We can expect technology to continue its exponential growth and to see more engineering marvels like fully autonomous cars, reducing traffic deaths; gene splicing to cure cancer, thereby eliminating chemotherapy; biomedical implants that let the paralyzed walk again; and intelligent robots that make our lives easier. Some technologies will be dangerous when abused and they will certainly introduce challenges to raising healthy children. Where will virtual reality take us? How will widespread facial recognition affect our privacy? I miss the 70s when we had real privacy, but I enjoy the benefits of technology like the internet. Man is inching closer to omniscience with all the personal data accessible to advertisers and large companies.

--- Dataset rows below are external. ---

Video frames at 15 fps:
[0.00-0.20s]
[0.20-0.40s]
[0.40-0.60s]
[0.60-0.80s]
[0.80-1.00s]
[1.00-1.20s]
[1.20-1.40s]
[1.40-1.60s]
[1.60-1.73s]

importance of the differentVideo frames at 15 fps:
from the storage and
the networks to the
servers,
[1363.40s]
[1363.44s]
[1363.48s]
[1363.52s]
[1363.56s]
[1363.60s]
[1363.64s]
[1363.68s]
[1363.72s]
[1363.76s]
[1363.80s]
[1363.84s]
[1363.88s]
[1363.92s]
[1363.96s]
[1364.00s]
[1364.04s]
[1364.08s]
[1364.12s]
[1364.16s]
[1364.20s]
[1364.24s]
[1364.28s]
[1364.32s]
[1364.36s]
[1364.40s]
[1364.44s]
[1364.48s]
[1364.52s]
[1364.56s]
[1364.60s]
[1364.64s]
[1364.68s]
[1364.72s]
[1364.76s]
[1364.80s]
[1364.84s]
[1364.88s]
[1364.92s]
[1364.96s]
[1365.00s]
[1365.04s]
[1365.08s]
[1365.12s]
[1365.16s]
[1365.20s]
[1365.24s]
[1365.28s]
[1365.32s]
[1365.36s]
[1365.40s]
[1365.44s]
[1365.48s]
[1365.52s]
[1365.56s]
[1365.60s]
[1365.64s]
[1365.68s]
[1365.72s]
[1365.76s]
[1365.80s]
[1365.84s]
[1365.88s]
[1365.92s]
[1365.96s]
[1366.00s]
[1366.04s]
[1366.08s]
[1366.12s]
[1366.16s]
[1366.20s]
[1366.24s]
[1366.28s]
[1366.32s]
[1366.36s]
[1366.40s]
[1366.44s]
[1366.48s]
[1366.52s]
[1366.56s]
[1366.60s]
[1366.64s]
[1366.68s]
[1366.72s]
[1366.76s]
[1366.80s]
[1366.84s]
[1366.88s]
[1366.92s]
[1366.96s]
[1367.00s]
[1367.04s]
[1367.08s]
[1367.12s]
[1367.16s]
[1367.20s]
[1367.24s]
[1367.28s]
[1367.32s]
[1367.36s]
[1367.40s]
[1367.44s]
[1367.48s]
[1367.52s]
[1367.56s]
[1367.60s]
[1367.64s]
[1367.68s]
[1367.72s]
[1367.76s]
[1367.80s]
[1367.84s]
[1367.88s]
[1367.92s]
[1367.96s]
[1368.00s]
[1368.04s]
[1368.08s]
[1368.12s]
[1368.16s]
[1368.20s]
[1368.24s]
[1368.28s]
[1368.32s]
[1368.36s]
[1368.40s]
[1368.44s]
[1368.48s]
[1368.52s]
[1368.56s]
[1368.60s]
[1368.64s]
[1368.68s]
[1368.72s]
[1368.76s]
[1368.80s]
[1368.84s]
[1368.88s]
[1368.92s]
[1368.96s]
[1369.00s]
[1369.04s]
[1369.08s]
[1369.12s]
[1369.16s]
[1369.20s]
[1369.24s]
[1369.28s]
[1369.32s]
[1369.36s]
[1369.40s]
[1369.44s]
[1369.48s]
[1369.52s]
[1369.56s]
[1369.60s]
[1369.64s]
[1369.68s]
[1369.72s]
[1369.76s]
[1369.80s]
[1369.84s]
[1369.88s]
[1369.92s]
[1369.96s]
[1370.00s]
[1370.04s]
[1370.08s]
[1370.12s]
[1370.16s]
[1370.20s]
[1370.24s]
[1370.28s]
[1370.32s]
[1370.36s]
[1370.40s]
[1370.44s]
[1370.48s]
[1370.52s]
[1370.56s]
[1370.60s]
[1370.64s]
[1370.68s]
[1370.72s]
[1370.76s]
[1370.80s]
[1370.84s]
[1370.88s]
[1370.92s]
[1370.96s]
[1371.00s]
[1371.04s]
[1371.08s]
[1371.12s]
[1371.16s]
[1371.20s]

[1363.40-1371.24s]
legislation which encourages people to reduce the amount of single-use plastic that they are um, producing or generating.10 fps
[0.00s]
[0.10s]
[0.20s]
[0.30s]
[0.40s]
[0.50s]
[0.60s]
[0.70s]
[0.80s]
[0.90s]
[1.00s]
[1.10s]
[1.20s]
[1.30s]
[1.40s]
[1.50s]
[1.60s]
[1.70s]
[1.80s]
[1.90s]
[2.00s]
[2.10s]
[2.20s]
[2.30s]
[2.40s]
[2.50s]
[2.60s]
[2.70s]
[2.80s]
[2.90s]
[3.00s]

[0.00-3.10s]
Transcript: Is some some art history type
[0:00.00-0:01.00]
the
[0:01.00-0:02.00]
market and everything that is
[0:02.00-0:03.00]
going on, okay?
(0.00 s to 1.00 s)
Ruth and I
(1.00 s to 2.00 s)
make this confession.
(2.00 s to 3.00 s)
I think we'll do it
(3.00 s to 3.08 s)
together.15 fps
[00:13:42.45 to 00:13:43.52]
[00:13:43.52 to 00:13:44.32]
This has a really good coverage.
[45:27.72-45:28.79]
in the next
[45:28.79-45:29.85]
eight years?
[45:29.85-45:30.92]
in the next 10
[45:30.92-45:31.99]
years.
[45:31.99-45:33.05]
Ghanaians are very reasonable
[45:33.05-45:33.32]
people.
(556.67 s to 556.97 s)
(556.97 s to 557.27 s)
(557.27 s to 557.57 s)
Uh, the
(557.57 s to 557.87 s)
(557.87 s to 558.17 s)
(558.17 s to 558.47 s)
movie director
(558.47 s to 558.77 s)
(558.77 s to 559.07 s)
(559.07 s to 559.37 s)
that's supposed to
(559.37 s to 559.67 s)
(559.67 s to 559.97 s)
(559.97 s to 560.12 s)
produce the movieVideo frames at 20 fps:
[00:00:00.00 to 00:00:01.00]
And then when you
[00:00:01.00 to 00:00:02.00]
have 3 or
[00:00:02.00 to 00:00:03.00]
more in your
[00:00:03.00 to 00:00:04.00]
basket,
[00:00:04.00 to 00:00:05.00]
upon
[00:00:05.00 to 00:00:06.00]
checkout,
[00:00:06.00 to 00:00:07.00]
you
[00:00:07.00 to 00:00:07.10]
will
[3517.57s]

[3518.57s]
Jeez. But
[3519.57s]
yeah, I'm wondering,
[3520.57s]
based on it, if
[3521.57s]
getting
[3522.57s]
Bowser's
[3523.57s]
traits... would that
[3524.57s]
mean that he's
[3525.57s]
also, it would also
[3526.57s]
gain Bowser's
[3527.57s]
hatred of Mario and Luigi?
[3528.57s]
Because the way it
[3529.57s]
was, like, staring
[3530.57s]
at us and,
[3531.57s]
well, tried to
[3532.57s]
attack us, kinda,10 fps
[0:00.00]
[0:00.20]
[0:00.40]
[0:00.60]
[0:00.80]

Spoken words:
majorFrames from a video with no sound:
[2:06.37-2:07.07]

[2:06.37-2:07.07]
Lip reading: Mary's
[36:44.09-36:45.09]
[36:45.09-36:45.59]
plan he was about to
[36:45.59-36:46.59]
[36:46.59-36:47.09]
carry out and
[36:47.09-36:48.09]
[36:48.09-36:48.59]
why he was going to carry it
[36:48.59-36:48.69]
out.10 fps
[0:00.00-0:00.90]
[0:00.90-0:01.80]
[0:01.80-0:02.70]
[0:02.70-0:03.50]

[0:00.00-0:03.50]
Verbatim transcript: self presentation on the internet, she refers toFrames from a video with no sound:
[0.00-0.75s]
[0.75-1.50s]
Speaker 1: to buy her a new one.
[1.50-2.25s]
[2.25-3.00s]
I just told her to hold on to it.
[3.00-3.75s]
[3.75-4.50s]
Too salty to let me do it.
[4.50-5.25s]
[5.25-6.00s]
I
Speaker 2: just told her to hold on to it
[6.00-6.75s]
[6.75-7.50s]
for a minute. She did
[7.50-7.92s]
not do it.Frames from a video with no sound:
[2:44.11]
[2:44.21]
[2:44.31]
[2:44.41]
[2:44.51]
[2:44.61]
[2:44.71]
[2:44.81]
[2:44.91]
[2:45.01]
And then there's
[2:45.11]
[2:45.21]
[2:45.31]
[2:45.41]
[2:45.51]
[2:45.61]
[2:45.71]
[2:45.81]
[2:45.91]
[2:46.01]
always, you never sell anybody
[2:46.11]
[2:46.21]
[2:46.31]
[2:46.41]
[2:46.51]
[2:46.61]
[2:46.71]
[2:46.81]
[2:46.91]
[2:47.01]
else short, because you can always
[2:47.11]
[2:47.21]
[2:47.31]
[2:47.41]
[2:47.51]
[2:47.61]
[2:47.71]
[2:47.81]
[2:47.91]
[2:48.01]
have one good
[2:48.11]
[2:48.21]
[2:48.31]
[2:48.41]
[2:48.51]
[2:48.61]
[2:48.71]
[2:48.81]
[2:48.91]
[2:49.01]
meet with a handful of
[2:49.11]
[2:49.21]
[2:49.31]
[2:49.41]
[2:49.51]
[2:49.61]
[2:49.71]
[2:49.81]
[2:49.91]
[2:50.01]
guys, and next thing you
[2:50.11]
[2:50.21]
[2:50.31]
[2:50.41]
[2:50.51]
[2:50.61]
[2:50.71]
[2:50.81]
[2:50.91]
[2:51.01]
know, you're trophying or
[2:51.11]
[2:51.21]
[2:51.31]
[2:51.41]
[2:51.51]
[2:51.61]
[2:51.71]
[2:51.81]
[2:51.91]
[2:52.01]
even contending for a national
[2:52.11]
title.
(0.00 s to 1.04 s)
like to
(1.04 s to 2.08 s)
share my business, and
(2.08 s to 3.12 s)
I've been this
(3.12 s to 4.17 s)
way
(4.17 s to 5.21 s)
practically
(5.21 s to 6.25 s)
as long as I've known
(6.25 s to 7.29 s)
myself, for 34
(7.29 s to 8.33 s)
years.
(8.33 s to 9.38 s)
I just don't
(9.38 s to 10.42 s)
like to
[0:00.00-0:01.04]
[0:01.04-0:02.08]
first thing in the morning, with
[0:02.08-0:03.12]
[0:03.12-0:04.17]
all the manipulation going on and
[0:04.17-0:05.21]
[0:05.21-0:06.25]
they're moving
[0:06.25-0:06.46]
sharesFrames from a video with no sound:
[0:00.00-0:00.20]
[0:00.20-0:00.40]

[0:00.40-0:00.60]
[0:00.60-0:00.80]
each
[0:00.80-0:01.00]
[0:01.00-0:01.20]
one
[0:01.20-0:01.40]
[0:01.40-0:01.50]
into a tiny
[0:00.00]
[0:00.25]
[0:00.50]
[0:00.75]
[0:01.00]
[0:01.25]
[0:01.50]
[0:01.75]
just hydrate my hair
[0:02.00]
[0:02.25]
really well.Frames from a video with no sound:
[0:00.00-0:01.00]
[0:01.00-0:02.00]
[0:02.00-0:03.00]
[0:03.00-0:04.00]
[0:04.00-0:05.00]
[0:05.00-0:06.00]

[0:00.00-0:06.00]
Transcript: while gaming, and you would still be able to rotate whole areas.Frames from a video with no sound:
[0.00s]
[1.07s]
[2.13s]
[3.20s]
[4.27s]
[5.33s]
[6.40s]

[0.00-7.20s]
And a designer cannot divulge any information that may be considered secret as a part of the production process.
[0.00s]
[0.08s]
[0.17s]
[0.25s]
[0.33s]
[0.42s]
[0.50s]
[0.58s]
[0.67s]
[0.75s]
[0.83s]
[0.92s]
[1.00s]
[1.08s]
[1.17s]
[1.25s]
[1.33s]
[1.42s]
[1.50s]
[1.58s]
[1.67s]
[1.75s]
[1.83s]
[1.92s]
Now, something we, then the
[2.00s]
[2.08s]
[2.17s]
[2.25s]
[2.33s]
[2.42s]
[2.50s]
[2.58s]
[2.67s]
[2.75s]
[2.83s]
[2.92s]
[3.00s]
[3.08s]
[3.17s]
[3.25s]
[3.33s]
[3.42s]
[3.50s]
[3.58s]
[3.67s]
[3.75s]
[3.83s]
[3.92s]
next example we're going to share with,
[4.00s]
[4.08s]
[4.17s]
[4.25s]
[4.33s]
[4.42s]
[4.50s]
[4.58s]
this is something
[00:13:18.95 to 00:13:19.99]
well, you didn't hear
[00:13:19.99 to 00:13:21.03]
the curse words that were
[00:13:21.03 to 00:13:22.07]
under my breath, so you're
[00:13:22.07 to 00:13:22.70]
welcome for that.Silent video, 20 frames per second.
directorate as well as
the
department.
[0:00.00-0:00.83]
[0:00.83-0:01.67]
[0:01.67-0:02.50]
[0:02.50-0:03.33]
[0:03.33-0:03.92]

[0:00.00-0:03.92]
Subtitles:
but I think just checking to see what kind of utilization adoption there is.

They know what we buy, where we’ve been, what we’re browsing on the internet, and even our patterns in daily life. With AI, companies will be able to predict where we will go and what we will do next. We are headed for some kind of Minority Report reality where under the watchful eyes of intelligent cameras, Big Brother will be able to predict crime before it happens. What is the Christian to do? First of all, we are not to put our trust in machines or technology, but Christ alone. I think we need to be circumspect about sharing our private information in any and all forms of social media that may be aggregated in ‘big data’. In general, I embrace technology in all its forms but examine each new invention or innovation for its potential harm. The most obvious example is how laptops and internet access help my kids do their schoolwork; however, I’ve implemented guardrails to protect them. We don’t need to eschew technology as the Amish do, but we need to guard our minds and be wary of technology’s pitfalls. After all, technology can be used for good or evil; it is fallen just like everything else.